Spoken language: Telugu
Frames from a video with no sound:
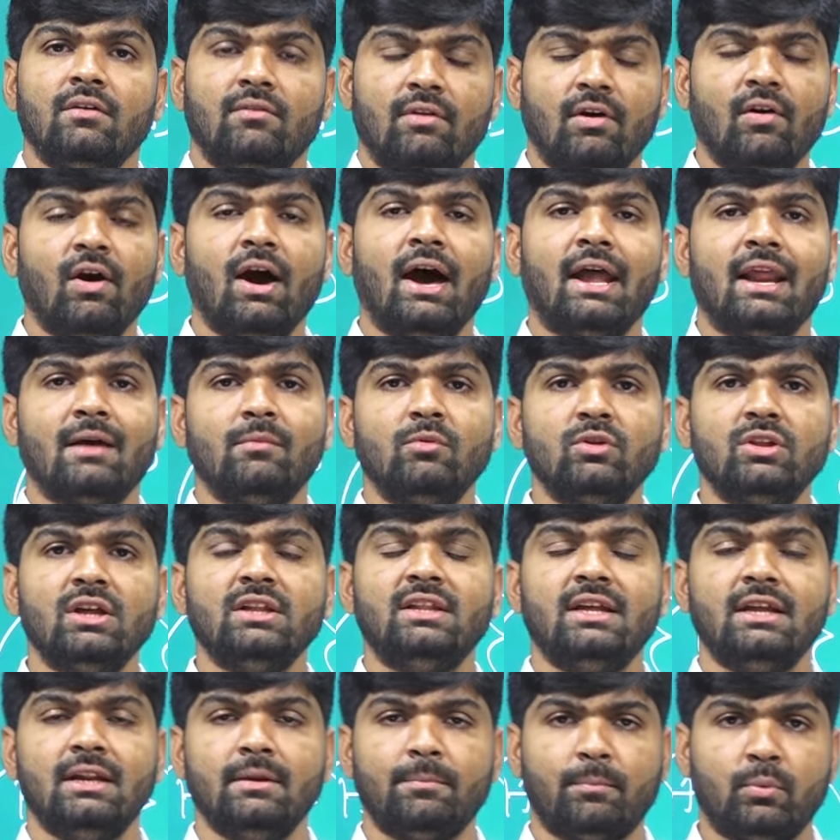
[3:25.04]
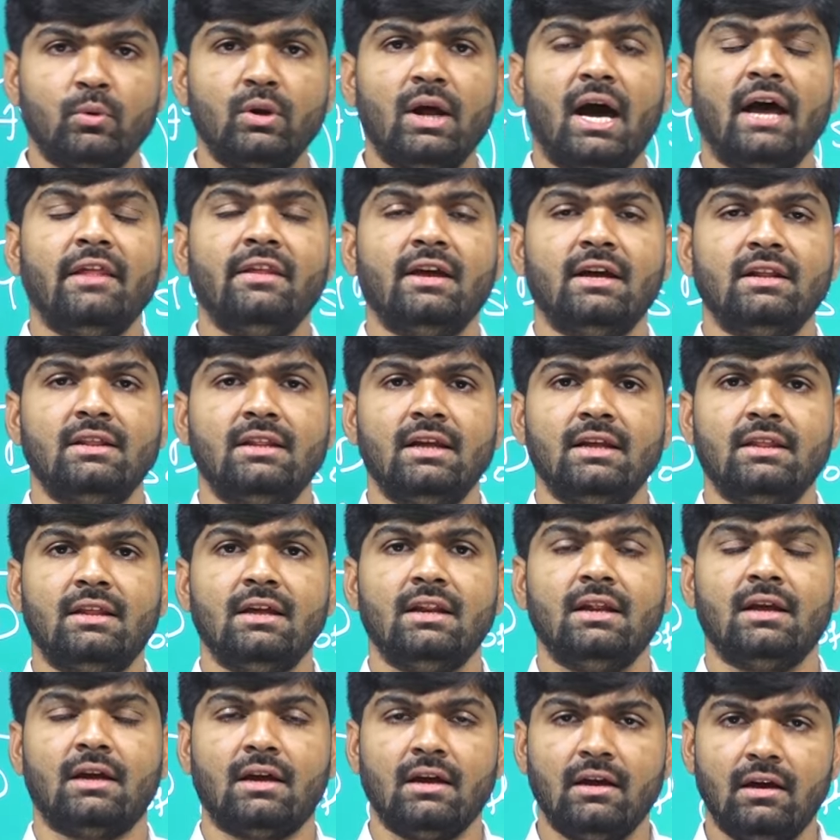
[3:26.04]
వ్యవహారం ఉంది దీని పునాది ఏంది
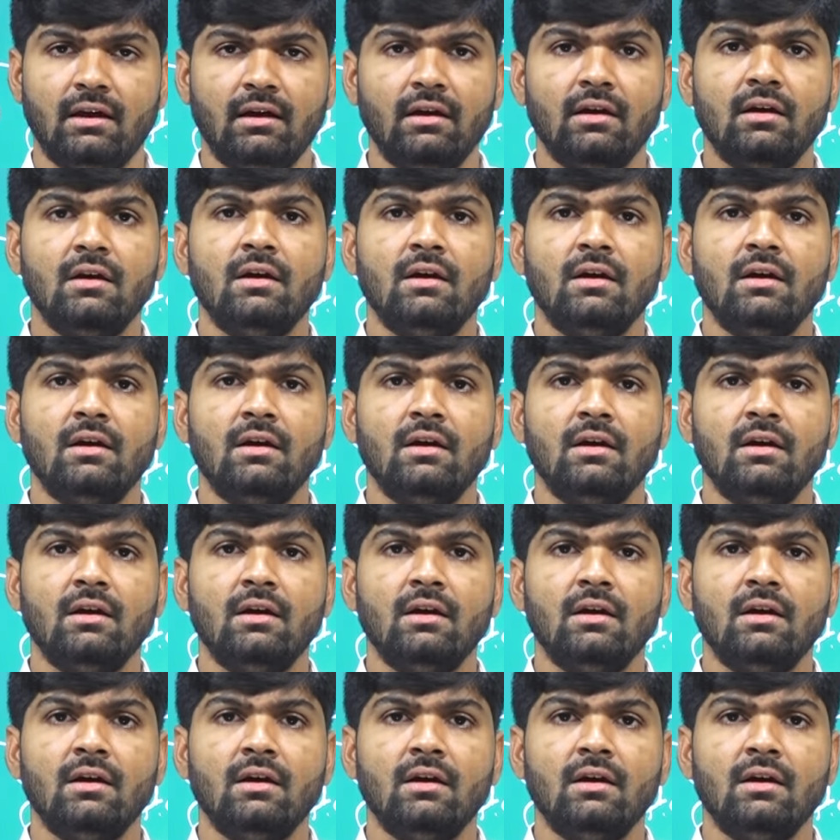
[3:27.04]
దీనికి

----

→ Instructions to follow
What is needed is a verbatim copy of the lines from the line with "Frames from a" through the last line of the listing, pictures excluded.

→ Task output
Frames from a video with no sound:
[3:25.04]
[3:26.04]
వ్యవహారం ఉంది దీని పునాది ఏంది
[3:27.04]
దీనికి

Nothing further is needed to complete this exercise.